Tuesday, November 16, 2010

ABOLISH HUNGER - IT IS POSSIBLE


I’m attending a meeting on poverty once again, in a nice, warm, hotel. It is winter in Bhutan.
I’m early. The registration hasn’t started yet. I however register and go into the conference hall. There are only two or three conference organizers and no participants from outside. I take a seat at the second row – the chairs are arranged in a semi-circle as is usually done for a meeting.

As I take my seat, I see a notepad, a file, and a book – the title of the book glares at me, leaving me rather uncomfortable. It reads, “COMBATING HUNGER” and below it is these words, “ABOLISH HUNGER – IT IS POSSIBLE.” The ‘O’ in Abolish is a picture of a pot with something in it. I think it represents cereal/food. As I look at it longer, it sinks in me that there are people around the world who are going hungry, everyday, and dying because of it.

I will not do any kind of analysis of why there is extreme poverty such as not having even enough food for survival. But I’m writing here because it strikes me that, when there are so many people working for alleviation of poverty, so many organizations dedicated solely for helping alleviate poverty, it still goes on. I now feel like I have forever heard about this term and it has rather perpetuated. So as I eat dinner, I ask a person from the UNICEF, if he thinks that poverty has actually gone down in Bhutan. He doesn’t seem so sure. I’m not saying that, the poverty alleviation works haven’t helped. All I’m saying is that, we aren’t sure if it has. Recent Poverty Mapping result shows rather the same result we had before. I’m sure it is disheartening for the government to see this, but if it speaks the truth, we must rather take it at heart that we probably haven’t been working hard enough, or that, we haven’t been working right.
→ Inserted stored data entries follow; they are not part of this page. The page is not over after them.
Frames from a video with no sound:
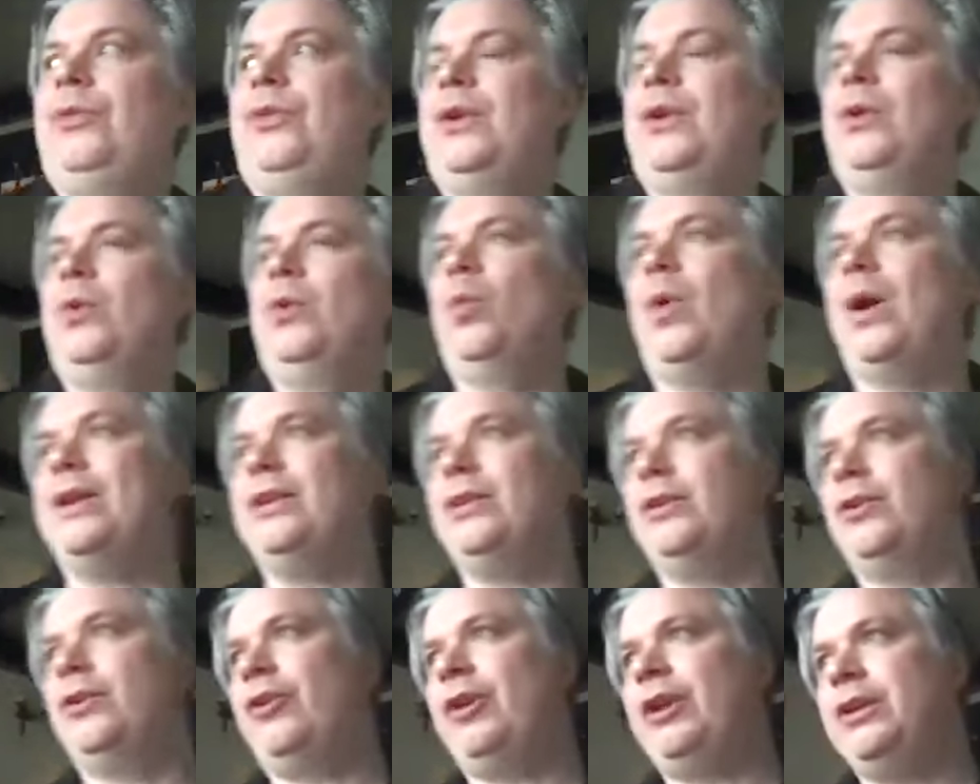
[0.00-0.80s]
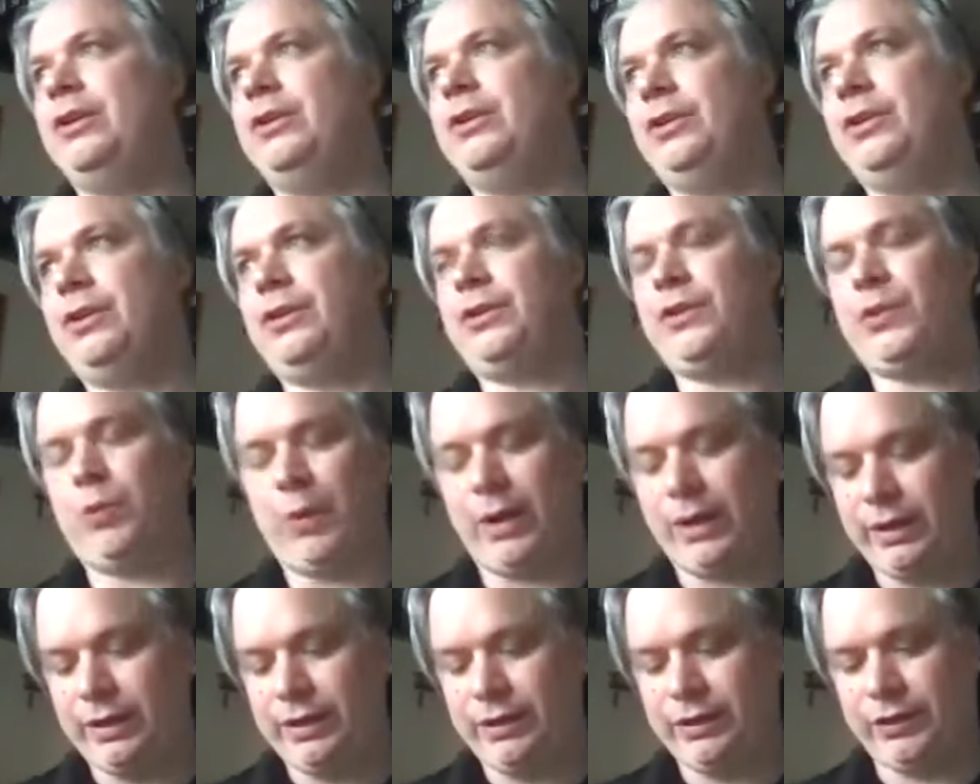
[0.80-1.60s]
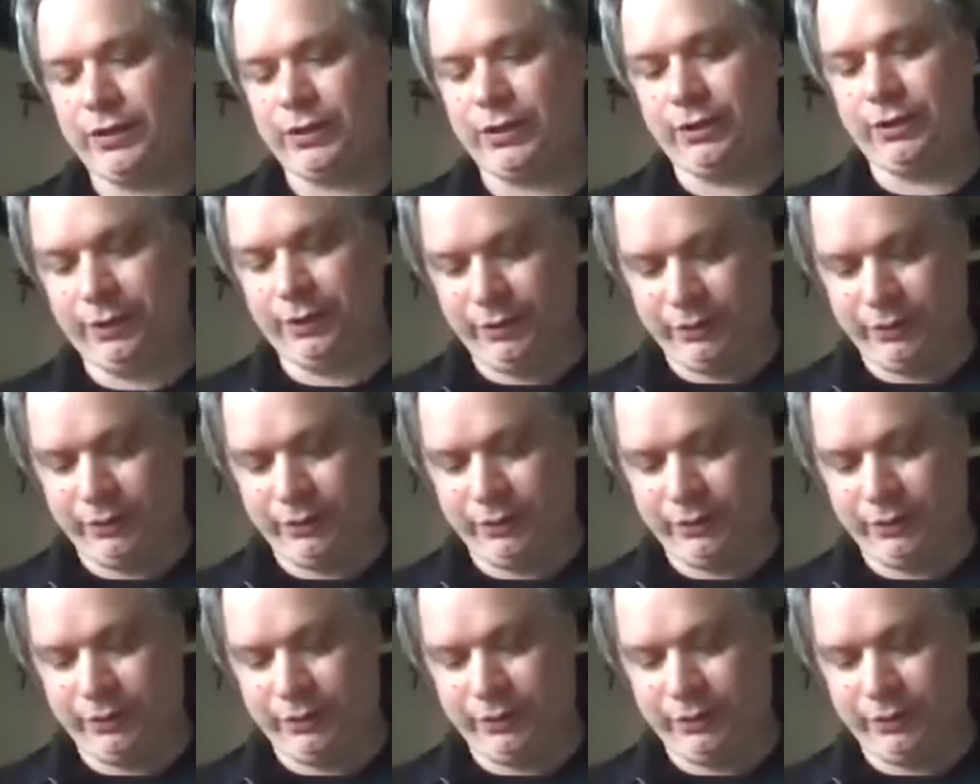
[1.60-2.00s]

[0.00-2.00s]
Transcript: think when you're in your 20s, early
It is not that not enough resources have been put. I know the donors have put their money for this work. Two weeks back, I attended a meeting again on Poverty and there, so many government officials and people from private sectors shared their concern about how much of the budget allocated gets down to the community actually targeted to be helped. How much goes for the travel allowance of the officials working in the project to help the community? They raised their concern. None could answer it concretely. The question hung in the hall. I’m sure many forgot it after they left the conference hall.

I know I wrote in my blog before too about poverty conference being held in a five star hotel. I feel the same again. Why? I don’t understand. So many food being wasted. So many mineral water bottles being emptied. As I write this, I imagine holding a poverty conference in an environmental friendly hall, a decent one, where there are no posh modern facilities. Anyway…

Abolishing hunger is possible. But how? I will leave the question open for now. I will have to ask the question to myself for sometime too, to really see, what is going wrong. The First Gross National Happiness Survey results show that 3% of our people are food insecure. I leave for the readers to think, what we must do.

2 comments:

PaSsu said...

After you "worry begins" it took you quite sometime to comeback and it got me worried. Thanks to this post that made me know that you are fine and even attending workshops...

Can't imagine there is poverty in Bhutan...

Kuenza said...

Thanks for your concern PaSsu. I'm doing fine.

You better come to grips with this truth. There is poverty in Bhutan too -- maybe not as severe as in some of the other under-developed/developing countries.

Have you been to the eastern part of Bhutan?